Is techno-transhumanism our future?

At the ISI Conference I spoke at in November a student asked me whether reliance on tradition will continue to make sense if genetic engineering makes human nature more malleable.

My reply was that at this point the potential of genetic engineering is probably overstated. No doubt it will be possible to fix specific defects, like sickle-cell anemia, but controlling human nature will probably turn out to be a lot like controlling the weather. Sixty years ago many people thought that would soon be possible, but it turns out the weather is unmanageably complicated. If comprehensive genetic engineering turns out to be possible we’ll have to deal with it, but not much can be said now because it’s so hard to anticipate the shape of something so unpredictable.

My answer didn’t satisfy everyone on the panel or in the audience, so I’ve thought a bit more about it, and I still think I was right. It seems to me that redesigning the human genome to make people function better would be like redesigning the English language or Shakespeare’s plays to make those things function better. We might be able to change Shakespeare or English to make them more PC, or change human beings by drugs, lobotomies, terror, or genetic manipulation to make them more pliable in some way, but improved overall function is something else again.

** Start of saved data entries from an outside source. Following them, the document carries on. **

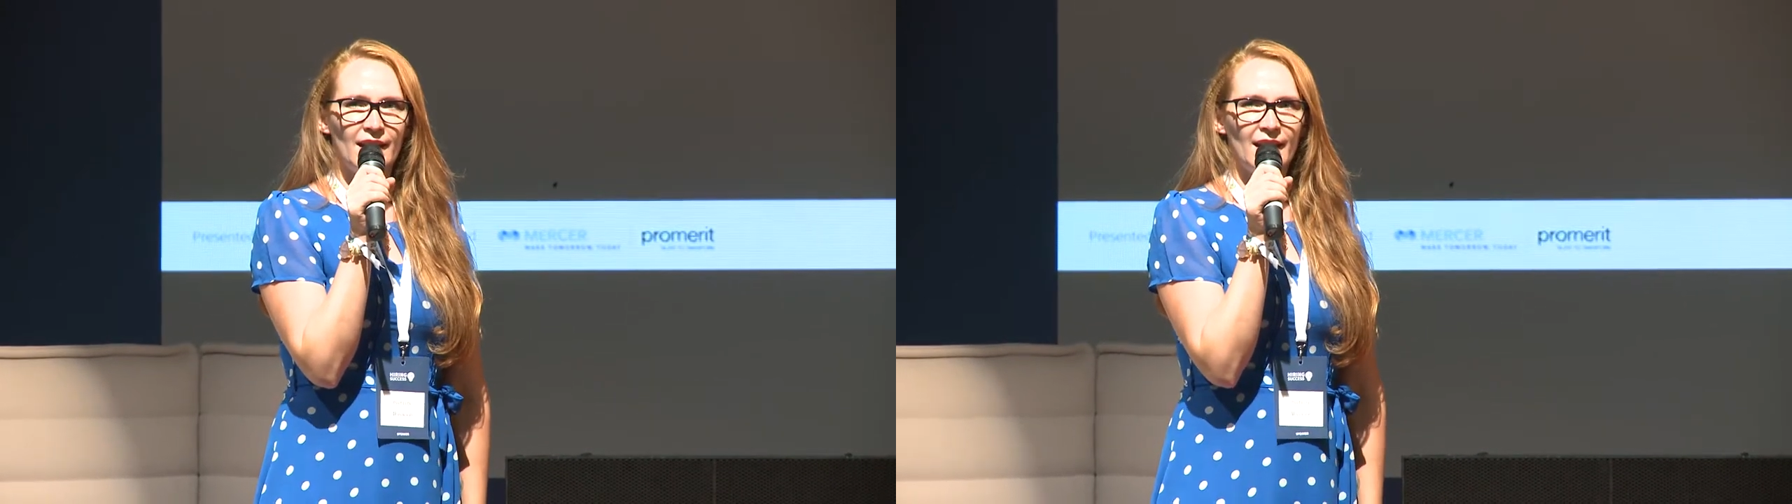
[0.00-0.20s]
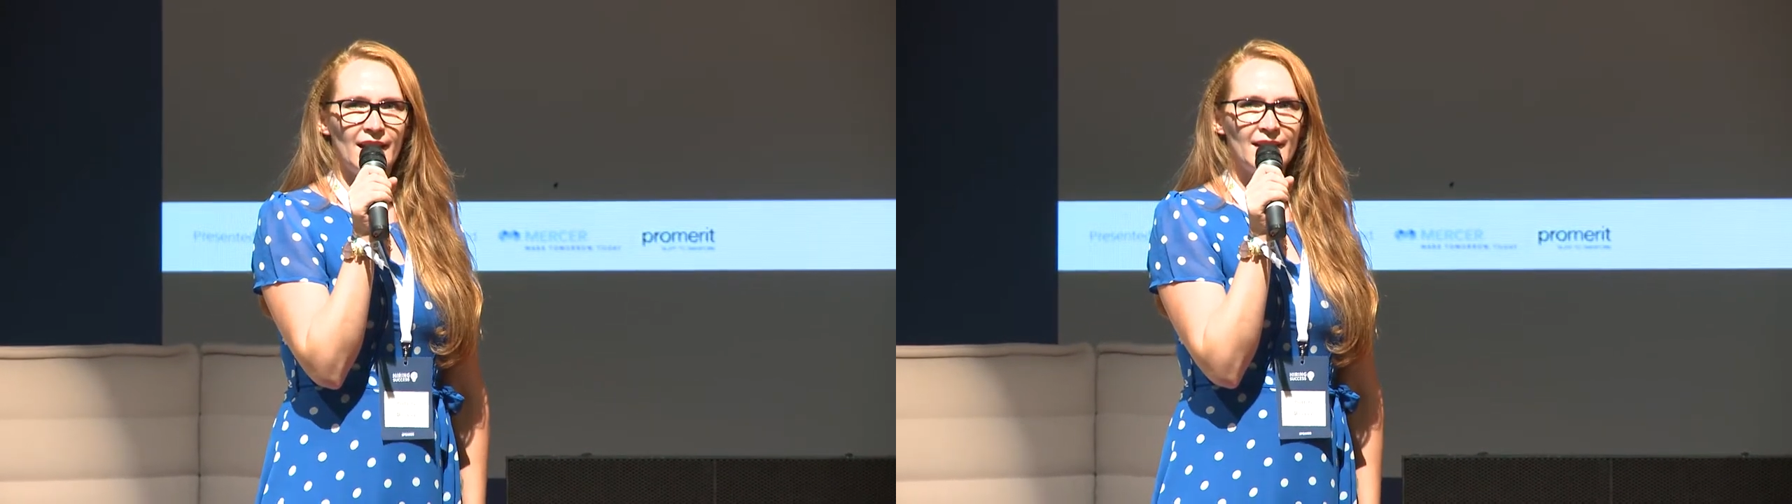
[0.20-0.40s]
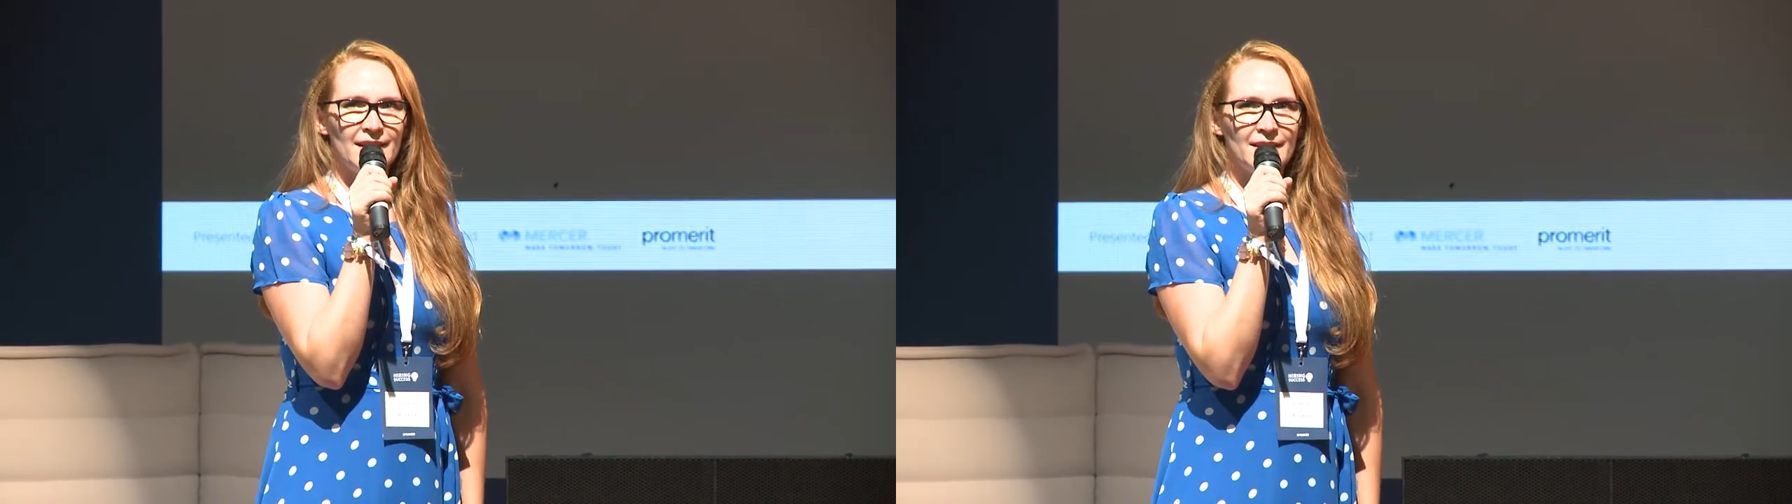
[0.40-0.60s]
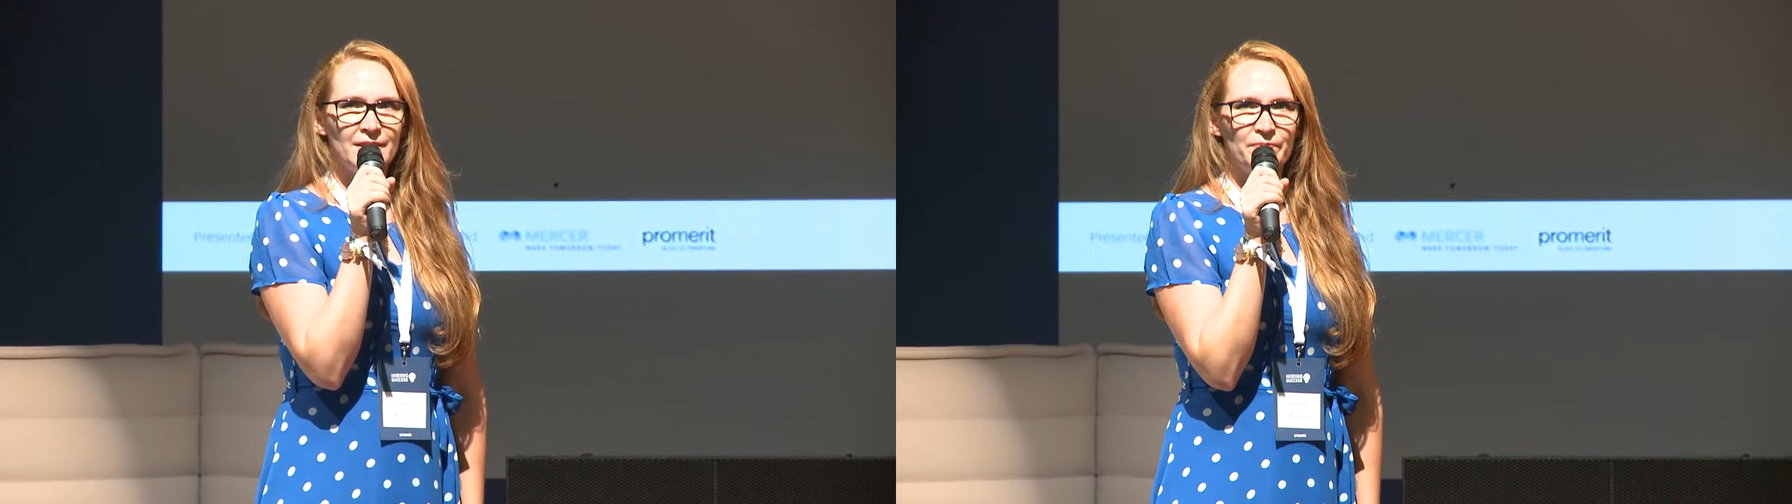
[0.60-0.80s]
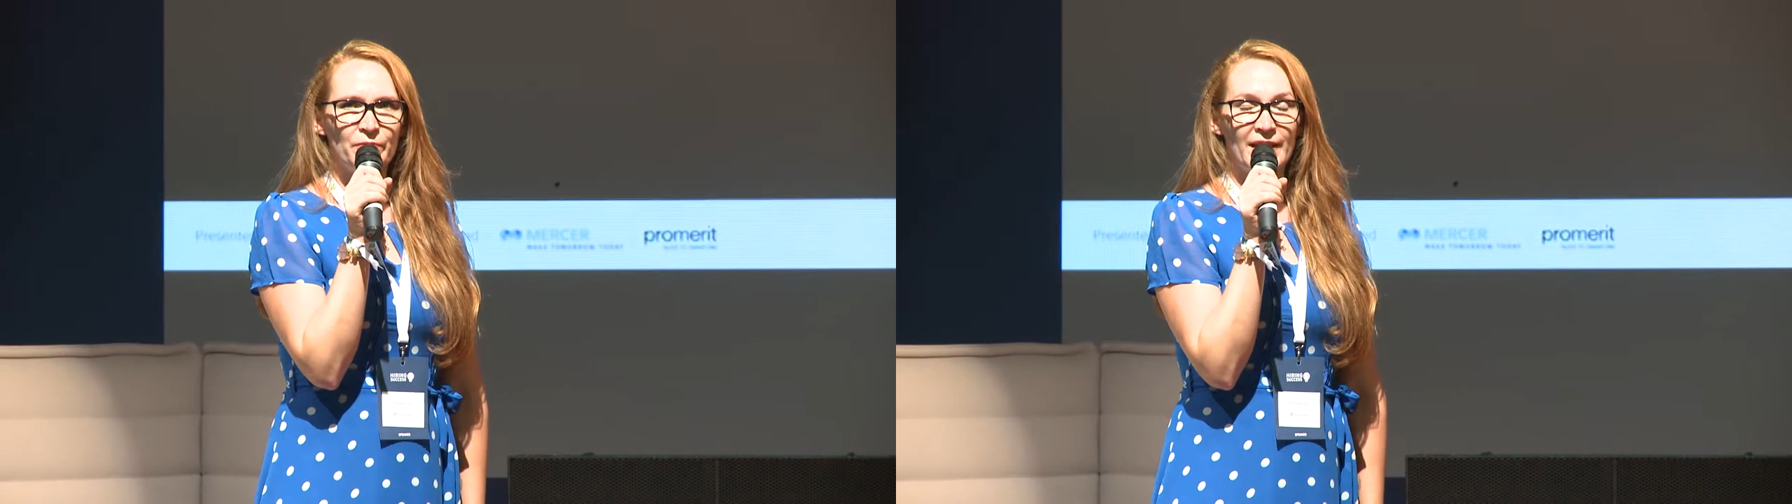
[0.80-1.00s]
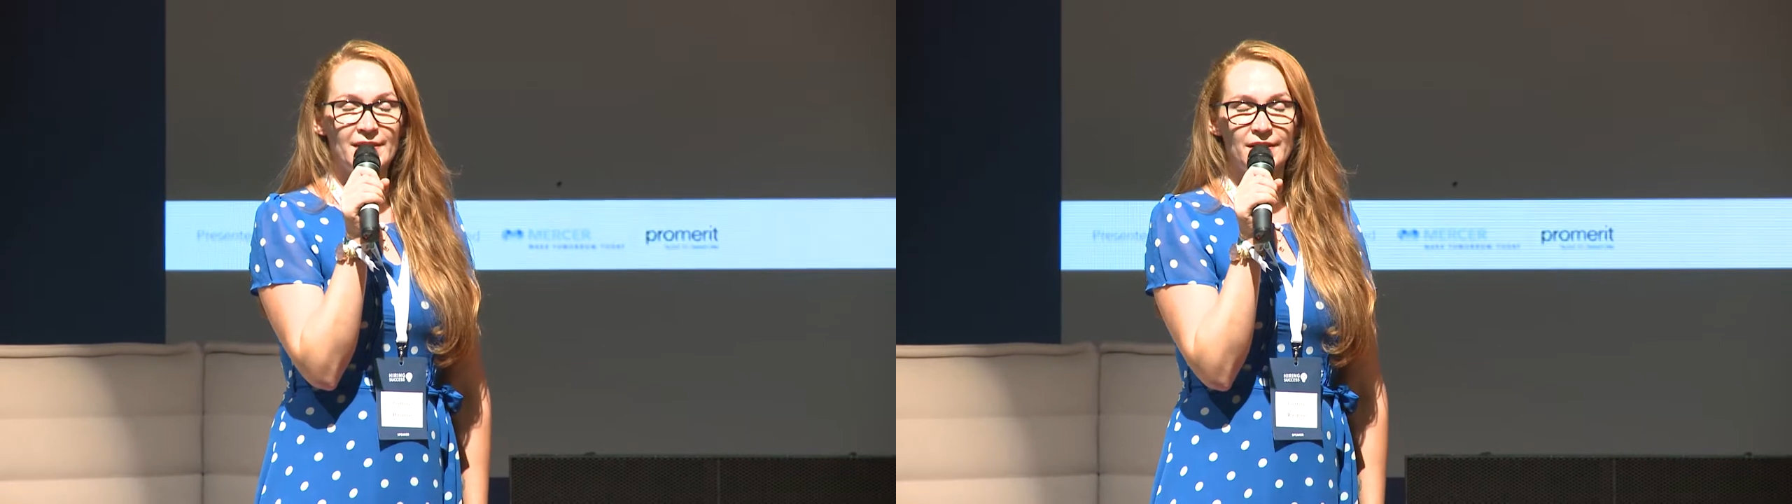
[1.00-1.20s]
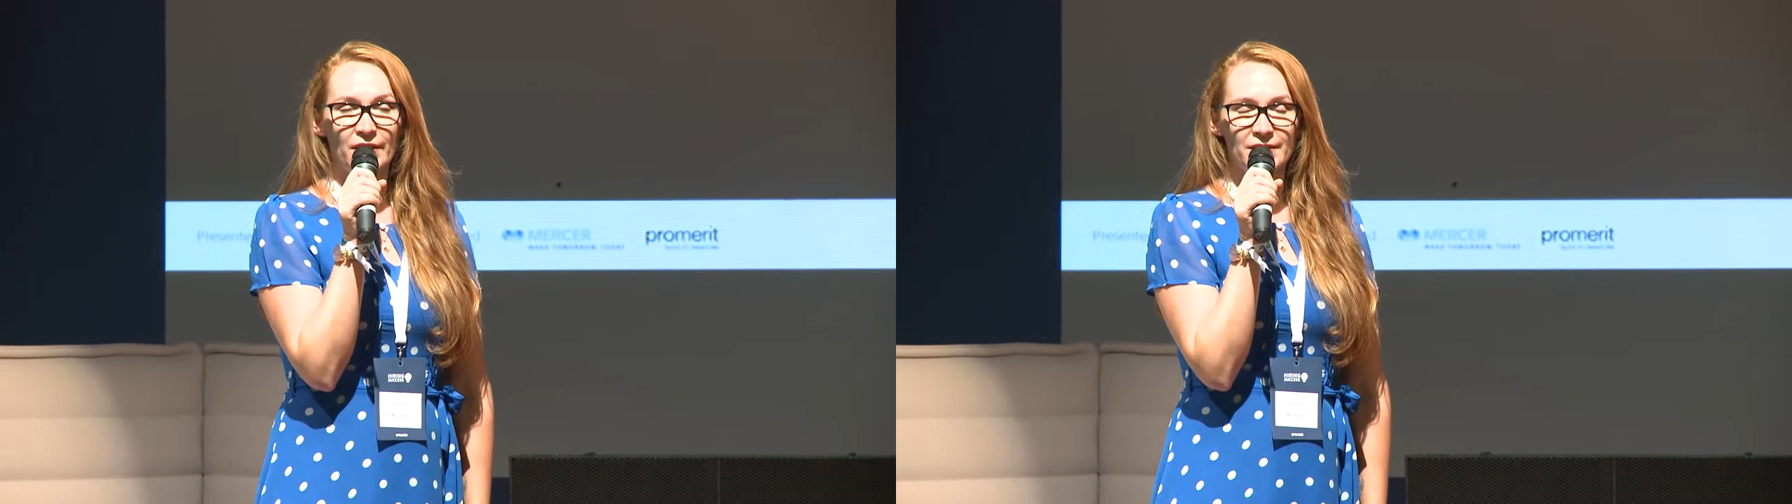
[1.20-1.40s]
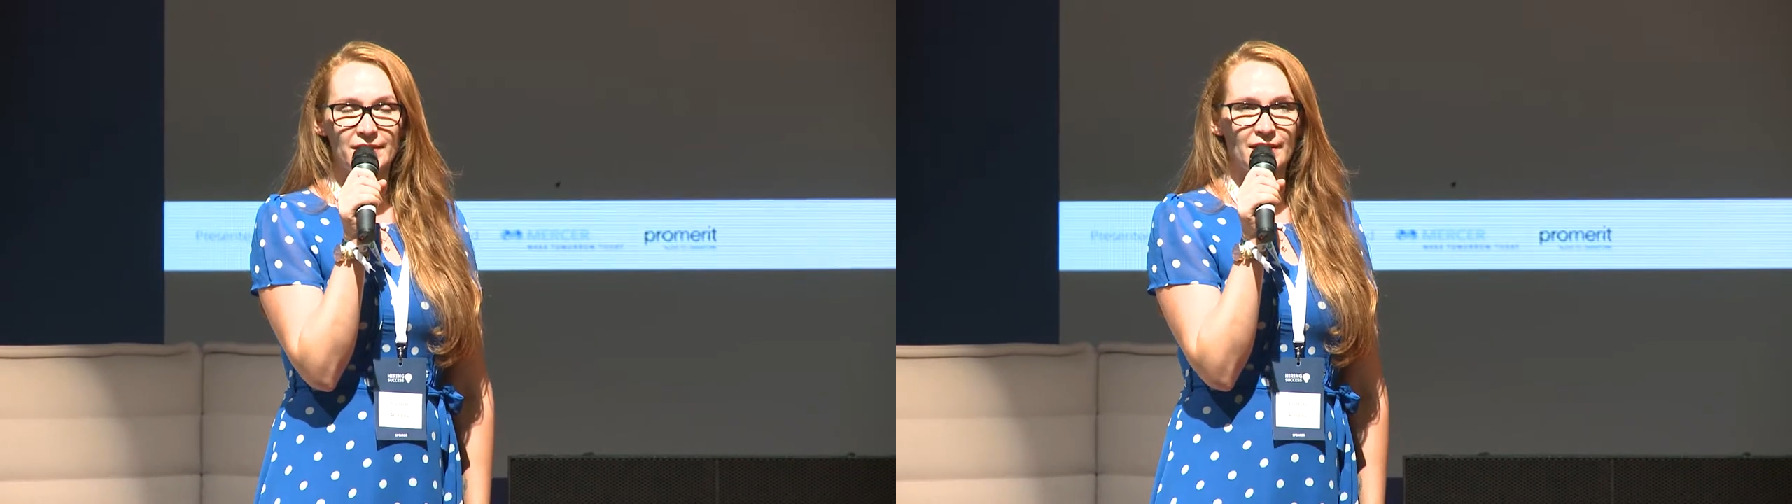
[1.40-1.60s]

And when I started,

So far as I can tell, the big difference among the cases is that it would be far harder to redesign the genome because what it does is so much more amazing. An actual Hamlet is a more surprising creation than a fictional one. And in any case, assuming the redesign could be done, it seems extremely unlikely that the way it’s done would look anything at all like the scientific procedures that give us modern genetics. Good design just doesn’t come about that way.

At bottom, the question’s an easy one for me and should have been easy at an ISI conference. If you’re traditionalist you believe that rationalizing interventions into complex evolved systems that display a broad range of functions don’t work. It seems that genetic engineering would be such an intervention and the human genome would be an extreme case of such a system. It follows that a traditionalist isn’t likely to expect much out of comprehensive genetic engineering.